SOBRE OS BINGOS
11 de maio de 2006
O espaço onde se elaboram as políticas públicas não exige apenas esforço, nem se conforma pela boa vontade. Trabalho e dedicação não são sinônimos para acerto e boas intenções podem encher caminhões de bobagem. Além da determinação necessária para que as coisas aconteçam e do melhor espírito público, é preciso que os agentes políticos criem alternativas que sejam, a um só tempo, orientadas por justos princípios e tecnicamente competentes. Nesse “cantinho” é que habitam os problemas mais sérios enfrentados pelos governos. Muitas vezes, os responsáveis pela gestão pública não possuem os melhores princípios. Nos casos mais graves, não possuem mesmo qualquer princípio. Ao mesmo tempo, a criatividade e a capacidade de construir soluções tecnicamente ajustadas parecem ser artigos raros no mercado. Esse pano de fundo permite que o caminho do improviso, por onde transitam as soluções simplificadoras, termine por se impor. Penso que a medida provisória que proibiu os bingos no Brasil esteja a nos oferecer um exemplo típico desse problema.

Independentemente das posições que tenhamos sobre o jogo, parece claro que estamos diante de um tema complexo que exigiria um debate mais detido e que nunca poderia ter sido tratado com o recurso de medida provisória. De qualquer forma, afirmo que os problemas derivados da situação de descontrole e ausência de um marco legal apropriado não serão superados com a simples proibição.
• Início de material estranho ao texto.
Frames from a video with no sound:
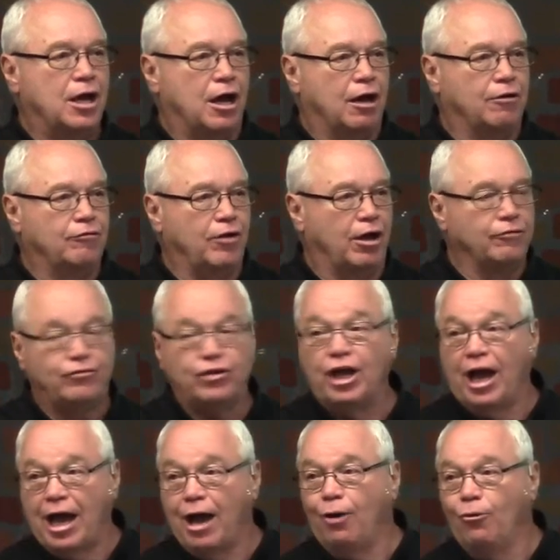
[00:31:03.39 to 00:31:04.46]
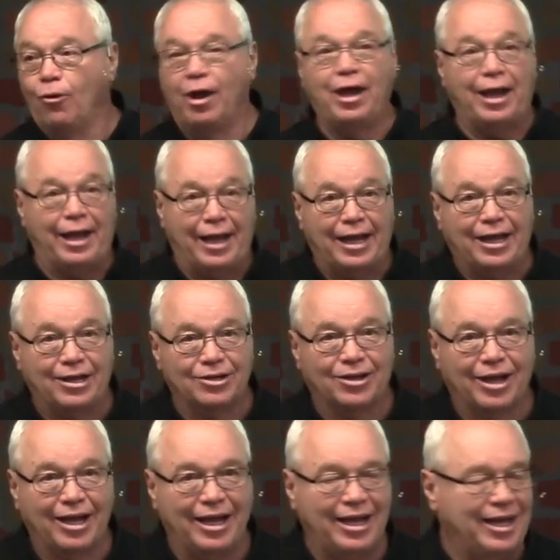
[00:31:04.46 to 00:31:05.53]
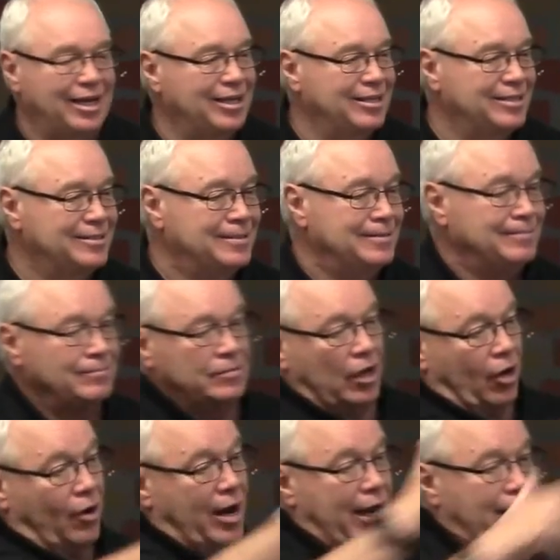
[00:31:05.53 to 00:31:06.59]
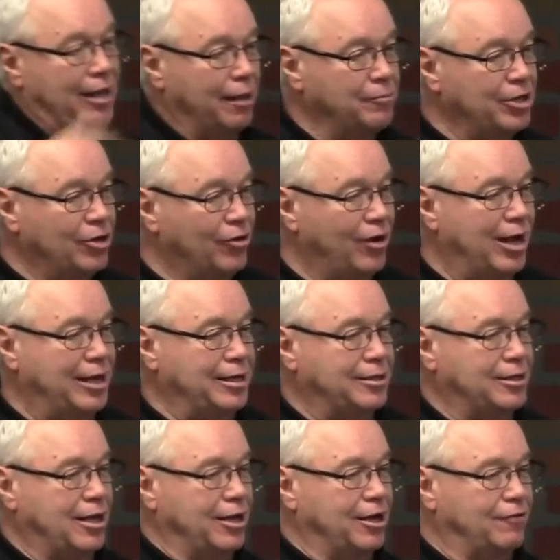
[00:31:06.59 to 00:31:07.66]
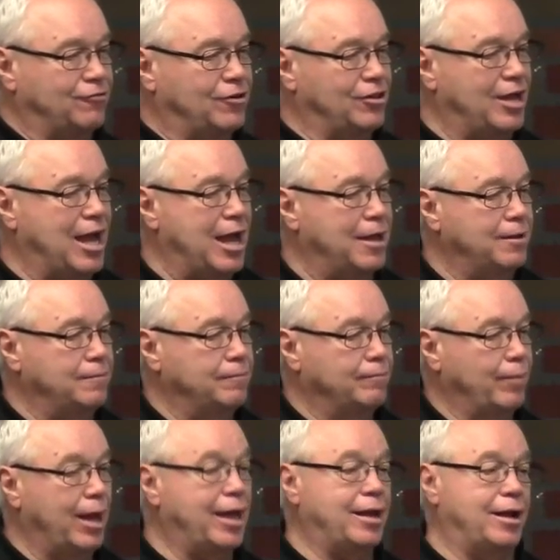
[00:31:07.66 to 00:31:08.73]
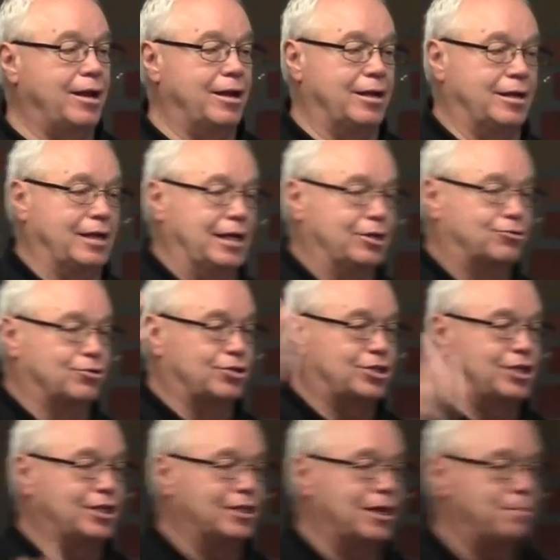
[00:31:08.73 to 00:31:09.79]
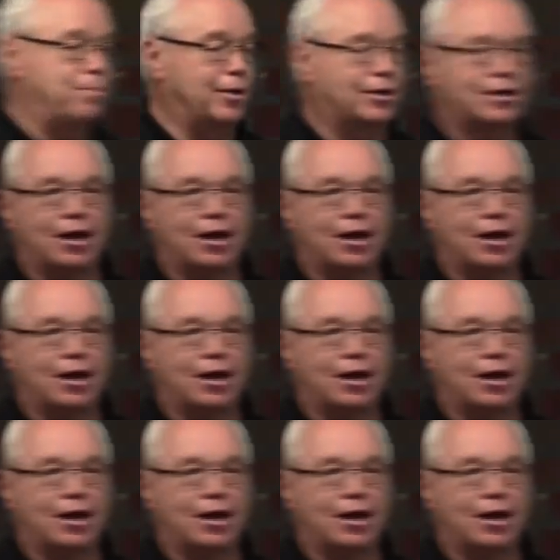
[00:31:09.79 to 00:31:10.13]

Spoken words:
of Yahweh. Okay? All right, let me go on. Enough to that. But interesting, they picked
A tendência, já verificada empiricamente, é que a estratégia proibicionista promova, em parte, o deslocamento dos interesses para outras atividades lucrativas associadas ao mercado de apostas enquanto uma outra fatia dos negócios tende a mergulhar na clandestinidade. Mantida a decisão tomada pela Câmara dos Deputados essa semana, penso que assistiremos nos próximos anos ao florescimento de formas mascaradas e ilegais de bingo que, por decorrência, irão ensejar novos tipos penais. Os laços de corrupção que viabilizam esse tipo de mercado clandestino, por outro lado, se fortalecerão.
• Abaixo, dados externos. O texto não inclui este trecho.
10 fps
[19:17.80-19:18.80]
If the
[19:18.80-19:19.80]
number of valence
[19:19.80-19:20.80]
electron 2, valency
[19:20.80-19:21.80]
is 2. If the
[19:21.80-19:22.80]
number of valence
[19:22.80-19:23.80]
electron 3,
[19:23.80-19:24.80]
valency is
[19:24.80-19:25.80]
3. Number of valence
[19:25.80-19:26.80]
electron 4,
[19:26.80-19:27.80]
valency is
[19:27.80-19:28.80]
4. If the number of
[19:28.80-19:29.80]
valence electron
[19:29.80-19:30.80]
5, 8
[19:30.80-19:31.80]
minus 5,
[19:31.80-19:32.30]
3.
É evidente que boa parte do negócio dos bingos no Brasil tem se prestado à lavagem de dinheiro e a uma série de outras práticas criminosas. Penso, não obstante, que poderíamos elaborar uma política pública mais eficiente no combate a essas distorções. Uma alternativa tornada absolutamente viável a partir dos recursos informáticos hoje disponíveis seria, por exemplo, a proibição do pagamento em dinheiro quando das apostas ou compra de cartelas. Todas as despesas em casas de jogo poderiam ser realizadas com o uso de cartões bancários o que poderia evitar a utilização dos estabelecimentos como fachada de negócios escusos permitindo que toda a movimentação financeira pudesse ser fiscalizada. Uma alternativa do tipo valorizaria os negócios honestos, poderia preservar a maioria dos empregos no setor e, possivelmente, desestimularia boa parte das intenções criminosas abrigadas no ramo. Por certo, um caminho do tipo não seria capaz de resolver todos os problemas relativos ao jogo no Brasil. Seria um passo na direção correta, entretanto, e não um ato isolado e de constitucionalidade duvidável onde, penso, se misturam pressa, confusão e, a essas alturas, uma preocupante insensibilidade.